CASSOLNOVO. I manifesti dell'opposizione non piacciono a Giulio Mazzini, ex sindaco, ex consigliere di minoranza, oggi assessore ai Lavori pubblici. Nell'ultimo consiglio se l'è presa con i fogli affissi regolarmente dalla minoranza, in una lettera al sindaco letta pubblicamente. Lui che in opposizione c'è stato cinque anni e in sole due occasioni era ricorso all'affissione per esprimere le proprie idee, partendo dall'ultimo manifestino stigmatizza il comportamento del gruppo consiliare Per Cassolo.
L'opposizione ha scelto i manifesti per criticare le iniziative della maggioranza. «Chiamato in causa da manifesti e giornali - ha esordito Mazzini - impegnati ad interpretare la mia assenza durante la trattazione degli ultimi punti all'ordine del giorno del precedente consiglio, mi sembra doveroso informare che mi sono assentato per motivi di lavoro.

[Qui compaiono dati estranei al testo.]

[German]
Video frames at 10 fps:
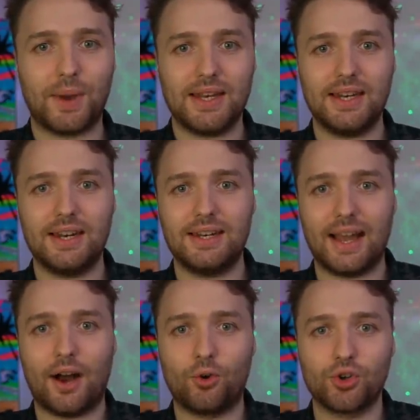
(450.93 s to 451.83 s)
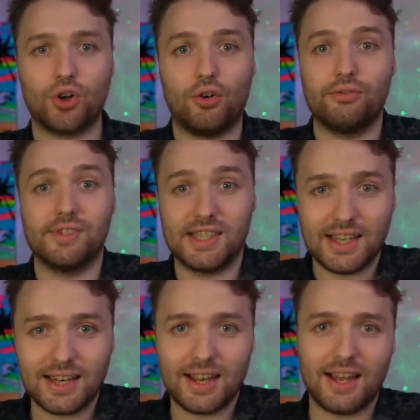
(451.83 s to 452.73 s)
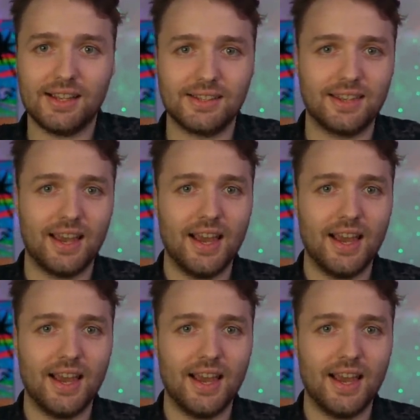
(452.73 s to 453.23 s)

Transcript: bei denen der Rausch offensichtlicher ist.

Essendo già stati trattati gli argomenti più importanti». Mazzini ha spiegato di non aver mai usato assenze strategiche. «In ogni caso - continua poi - per quanto riguarda la mozione sullo stipendio del presidente della Cassolo Servizi Spa - il vero disastro per le finanze del comune è stata la costituzione della Spa». L'aumento di 400 euro al mese «non è determinante per il peggioramento della situazione. La decisione del sindaco non comporta da parte mia alcuna censura o disaccordo. Né è causa di eventuali difficoltà di rapporti all'interno della maggioranza». Mazzini si è soffermato poi anche sulla posizione del capogruppo di maggioranza ed esponente dello Sdi (stesso partito di Mazzini) Luigi Cocchetti, che sulla Spa ha deciso di astenersi. «La posizione di Cocchetti è stata del tutto personale e non di tutti i rappresentanti dello Sdi. Colgo l'occasione di esprimere un parere anche sulla serie di manifesti sui costi dell'attuale giunta. Più che rispondenti ad una normale dialettica tra opposizione e maggioranza, sembrano costruiti per delegittimazioni personali». Mazzini ha rincarato poi la dose: «La precedente giunta, a un certo punto del mandato, riguardo all'istituzione del difensore civico e sulla scorta di un bilancio disastroso, ha ridotto l'indennità di sindaco e assessori». Ma «sappiamo che il sindaco Ramponi ha manifestato la stessa disponibilità. Valutare quanto costa una giunta alla collettività richiede l'esame dell'intero lavoro svolto durante il mandato amministrativo».